Un amendement retoqué par les députés

L'amendement déposé lundi a été rejeté par l'Assemblée nationale. Dès dimanche, le ministre du Budget et des Comptes publics, Laurent Saint-Martin, a d'ailleurs assuré qu'il désapprouvait la mesure. "Je souhaite que les propriétaires, tous ceux qui font la vie hippique de notre pays, puissent être protégés d'une fiscalité qui viendrait les empêcher de travailler", a-t-il déclaré lors de l'émission "Dimanche en politique".

Lors de la séance de questions au gouvernement, la députée de Mayenne Géraldine Bannier (Les Démocrates) a fait part mardi de l'inquiétude de la filière et rappelé ses bienfaits. "L'écosystème actuel est vertueux : 75% des enjeux sont reversés aux joueurs et 16% servent à financer la filière, font vivre l'écosystème des éleveurs, entraîneurs, propriétaires, jockeys...", a-t-elle exposé.

Laurent Saint-Martin a alors précisé la teneur de cet amendement. Il "permet d'harmoniser la fiscalité sur le produit brut des jeux", a-t-il expliqué, avant de réitérer son refus d'une telle mesure pour la filière hippique. "Nous avons donné un avis favorable au sous-amendement permettant de stabiliser la fiscalité à 7% et pas au-delà pour les paris hippiques physiques ou en ligne", a-t-il assuré. Ce qui laisse entendre que le secteur hippique ne serait finalement pas concerné par cette hausse des taxes.

Toutes les courses annulées pour pouvoir manifester

Si les députés ont dit non, les sénateurs, eux, pourraient être d'un avis différent. C'est la "crainte" de Lakhdar Terbèche, propriétaire et éleveur devenu l'un des visages de la mobilisation. Il redoute "l'instrumentalisation pour démobiliser les troupes", dans Le Parisien. "On reste sur une position dure, pas un euro ne doit sortir de la filière", prévient-il. "Bien que l'amendement du gouvernement visant à augmenter la fiscalité sur les paris hippiques ait été rejeté, il est indispensable de maintenir la pression sur le gouvernement", ont ajouté les organisations du secteur, parmi lesquelles France Galop et la Société du trotteur français, dans une déclaration transmise à l'AFP mercredi.
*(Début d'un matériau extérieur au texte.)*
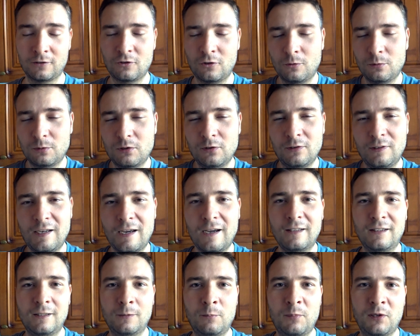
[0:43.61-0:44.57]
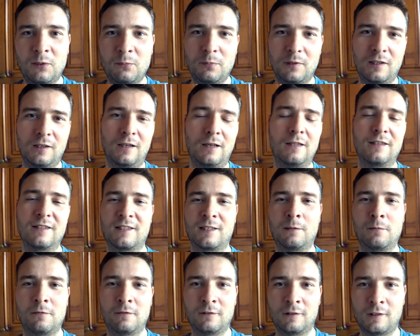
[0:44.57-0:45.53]
Собственно, я это предполагал с
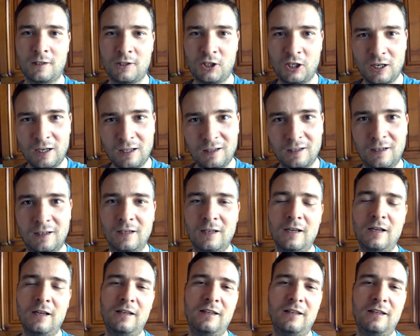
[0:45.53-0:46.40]
самого начала.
"Ce sujet risque d'être à nouveau présenté au Sénat ou à tout autre moment dans le processus d'adoption du budget. Et les courses ne doivent pas être une variable d'ajustement budgétaire."

Les associations de la filière hippique

dans une déclaration à l'AFP

Une manifestation a donc lieu jeudi à Paris en début d'après-midi, entre la place Denfert-Rochereau et la place Vauban, derrière les Invalides. Si, pour des raisons de sécurité, les manifestants ne se déplaceront pas à cheval, il y en aura bien quelques-uns dans le cortège, notamment avec le cascadeur équestre et dresseur italien Mario Luraschi. Près de 5 000 personnes sont attendues. Et pour permettre à tout le secteur de se mobiliser, la filière "a été contrainte de prendre une décision inédite : annuler toutes les courses de la journée".

Les seuls précédents de courses annulées en France remontent aux guerres mondiales et plus récemment à la période du Covid-19. Cette annulation des 25 courses prévues engendre un "effort" que la filière évalue à 3 millions d'euros. Selon les chiffres de l'Institut français du cheval et de l'équitation, la France compte 226 hippodromes qui organisent plus de 18 000 courses par an, représentant près de 66 000 emplois.